Copy all the records exactly, but keep the pictures out of your version.

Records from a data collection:

++++++

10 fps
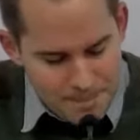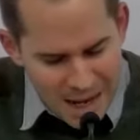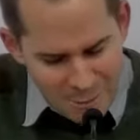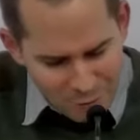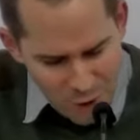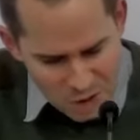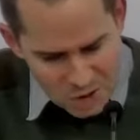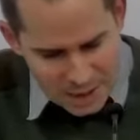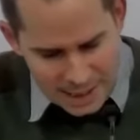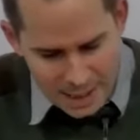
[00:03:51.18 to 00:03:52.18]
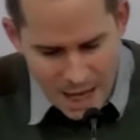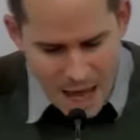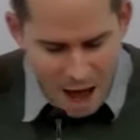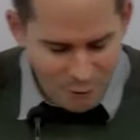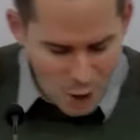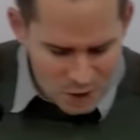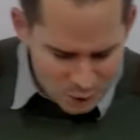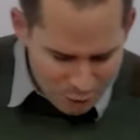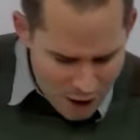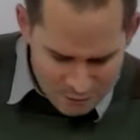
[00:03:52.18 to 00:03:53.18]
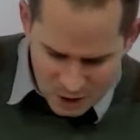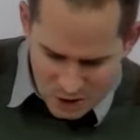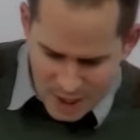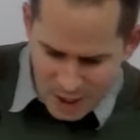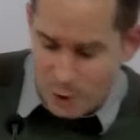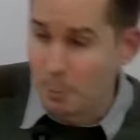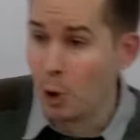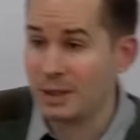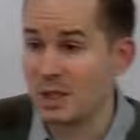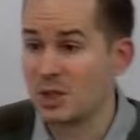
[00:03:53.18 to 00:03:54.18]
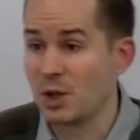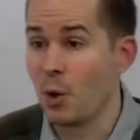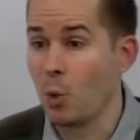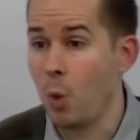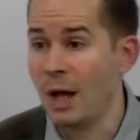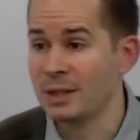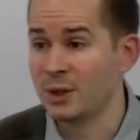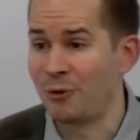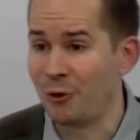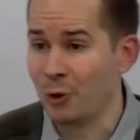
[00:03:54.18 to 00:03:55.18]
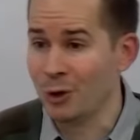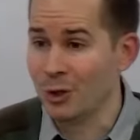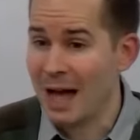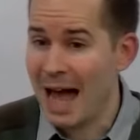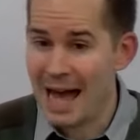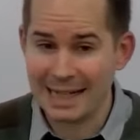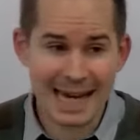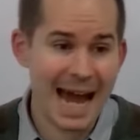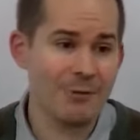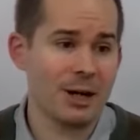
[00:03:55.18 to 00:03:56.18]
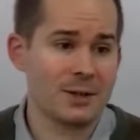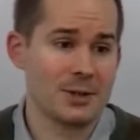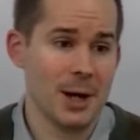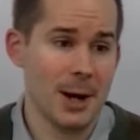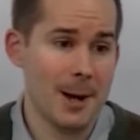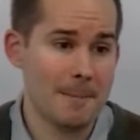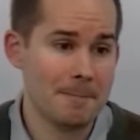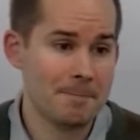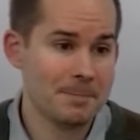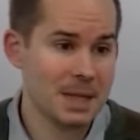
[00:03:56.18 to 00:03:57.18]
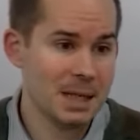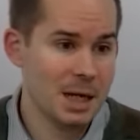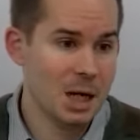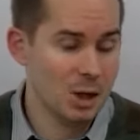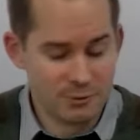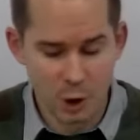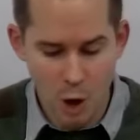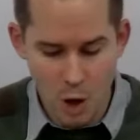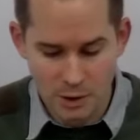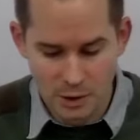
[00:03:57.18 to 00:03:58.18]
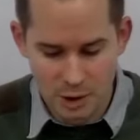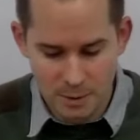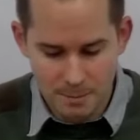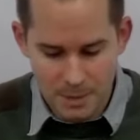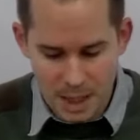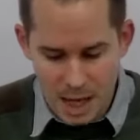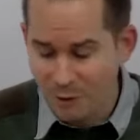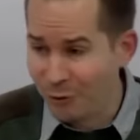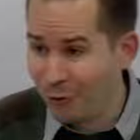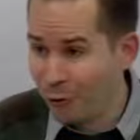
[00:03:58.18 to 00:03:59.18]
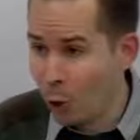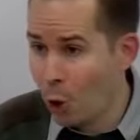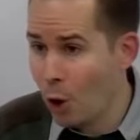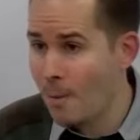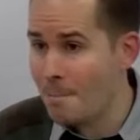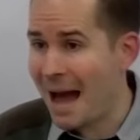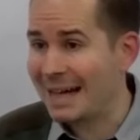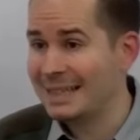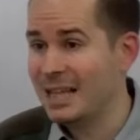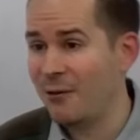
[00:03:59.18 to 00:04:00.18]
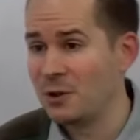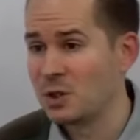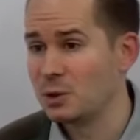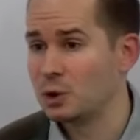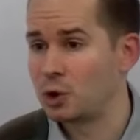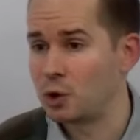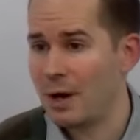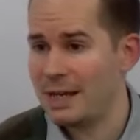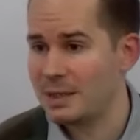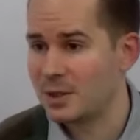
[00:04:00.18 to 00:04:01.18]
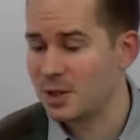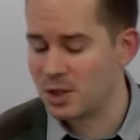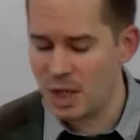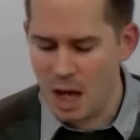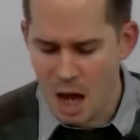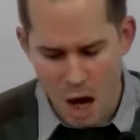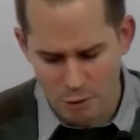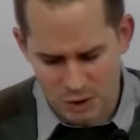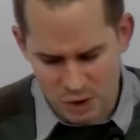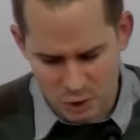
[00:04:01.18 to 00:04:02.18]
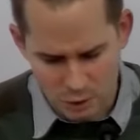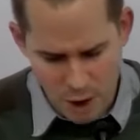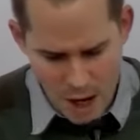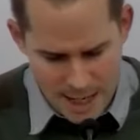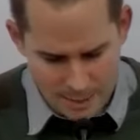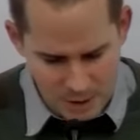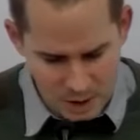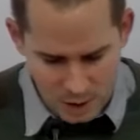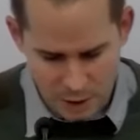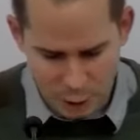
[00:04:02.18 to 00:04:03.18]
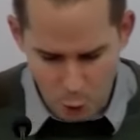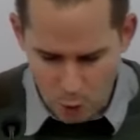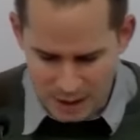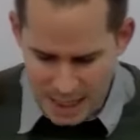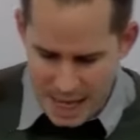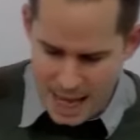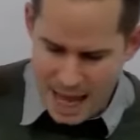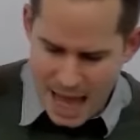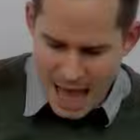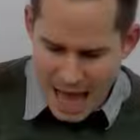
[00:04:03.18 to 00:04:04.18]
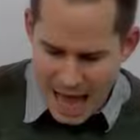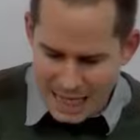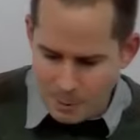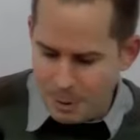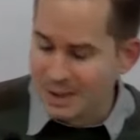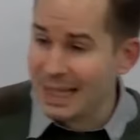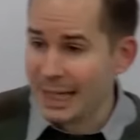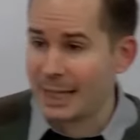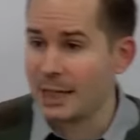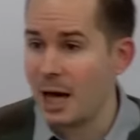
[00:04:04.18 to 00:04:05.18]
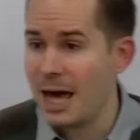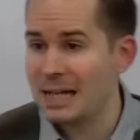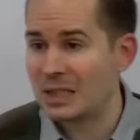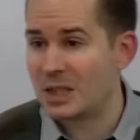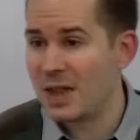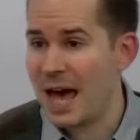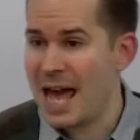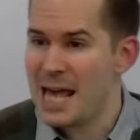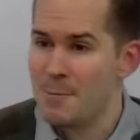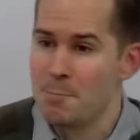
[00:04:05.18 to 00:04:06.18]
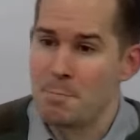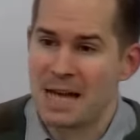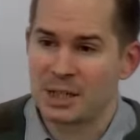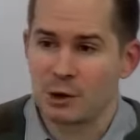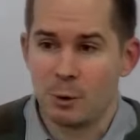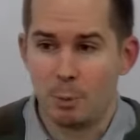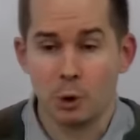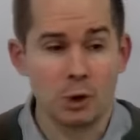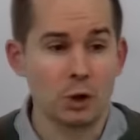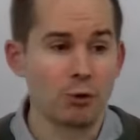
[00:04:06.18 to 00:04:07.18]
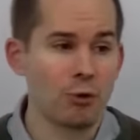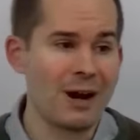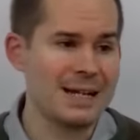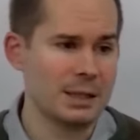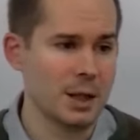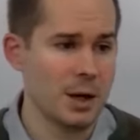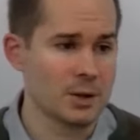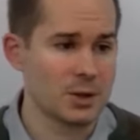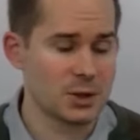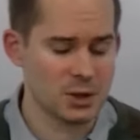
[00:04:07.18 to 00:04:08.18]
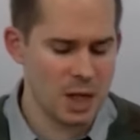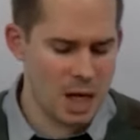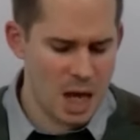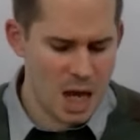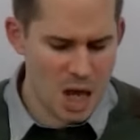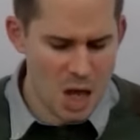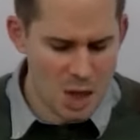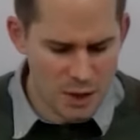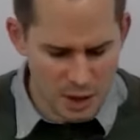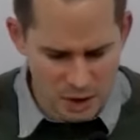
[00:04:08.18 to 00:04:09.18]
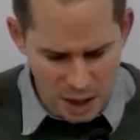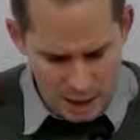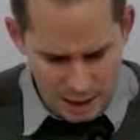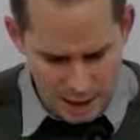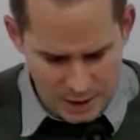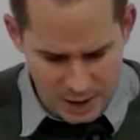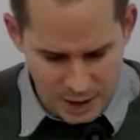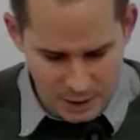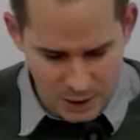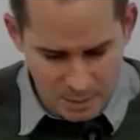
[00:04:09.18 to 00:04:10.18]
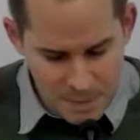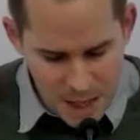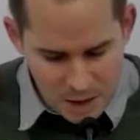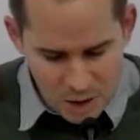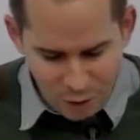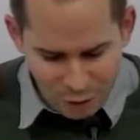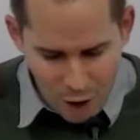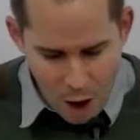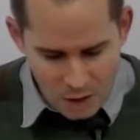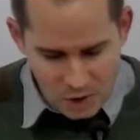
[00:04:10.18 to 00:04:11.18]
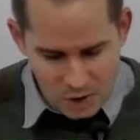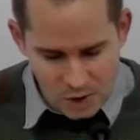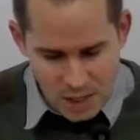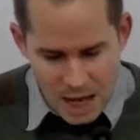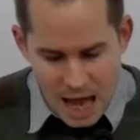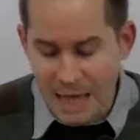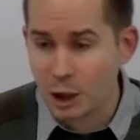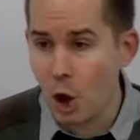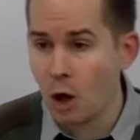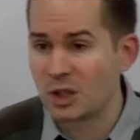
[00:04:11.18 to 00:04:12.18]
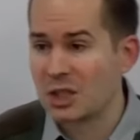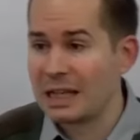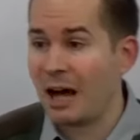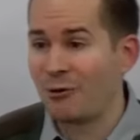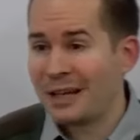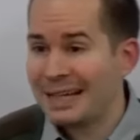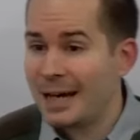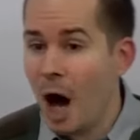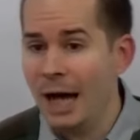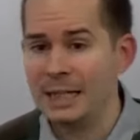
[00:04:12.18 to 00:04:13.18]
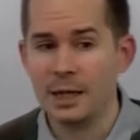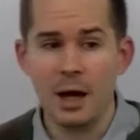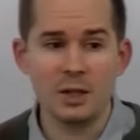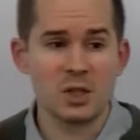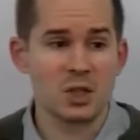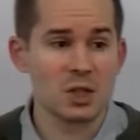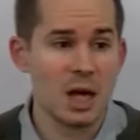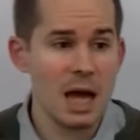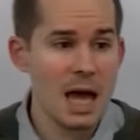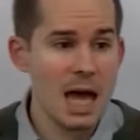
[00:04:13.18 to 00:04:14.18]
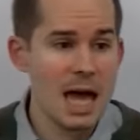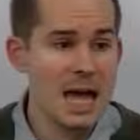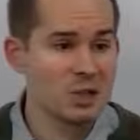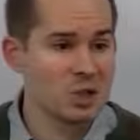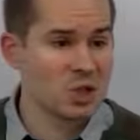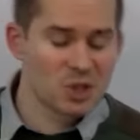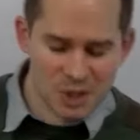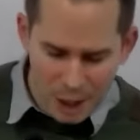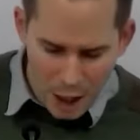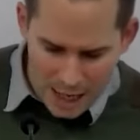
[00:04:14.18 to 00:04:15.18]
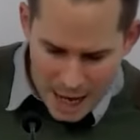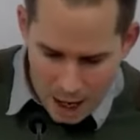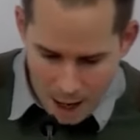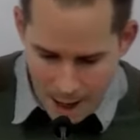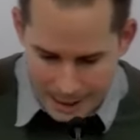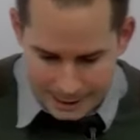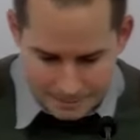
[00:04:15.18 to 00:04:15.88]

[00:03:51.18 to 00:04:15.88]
And firstly, verses 5 to 6 point us to the wonderful character of God. 4 magnificent traits are ascribed to the Lord here, and in particular, it's their immeasurable greatness that's highlighted. So first, God's loving kindness is sky high.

++++++

[Reply to the task]
10 fps
[00:03:51.18 to 00:03:52.18]
[00:03:52.18 to 00:03:53.18]
[00:03:53.18 to 00:03:54.18]
[00:03:54.18 to 00:03:55.18]
[00:03:55.18 to 00:03:56.18]
[00:03:56.18 to 00:03:57.18]
[00:03:57.18 to 00:03:58.18]
[00:03:58.18 to 00:03:59.18]
[00:03:59.18 to 00:04:00.18]
[00:04:00.18 to 00:04:01.18]
[00:04:01.18 to 00:04:02.18]
[00:04:02.18 to 00:04:03.18]
[00:04:03.18 to 00:04:04.18]
[00:04:04.18 to 00:04:05.18]
[00:04:05.18 to 00:04:06.18]
[00:04:06.18 to 00:04:07.18]
[00:04:07.18 to 00:04:08.18]
[00:04:08.18 to 00:04:09.18]
[00:04:09.18 to 00:04:10.18]
[00:04:10.18 to 00:04:11.18]
[00:04:11.18 to 00:04:12.18]
[00:04:12.18 to 00:04:13.18]
[00:04:13.18 to 00:04:14.18]
[00:04:14.18 to 00:04:15.18]
[00:04:15.18 to 00:04:15.88]

[00:03:51.18 to 00:04:15.88]
And firstly, verses 5 to 6 point us to the wonderful character of God. 4 magnificent traits are ascribed to the Lord here, and in particular, it's their immeasurable greatness that's highlighted. So first, God's loving kindness is sky high.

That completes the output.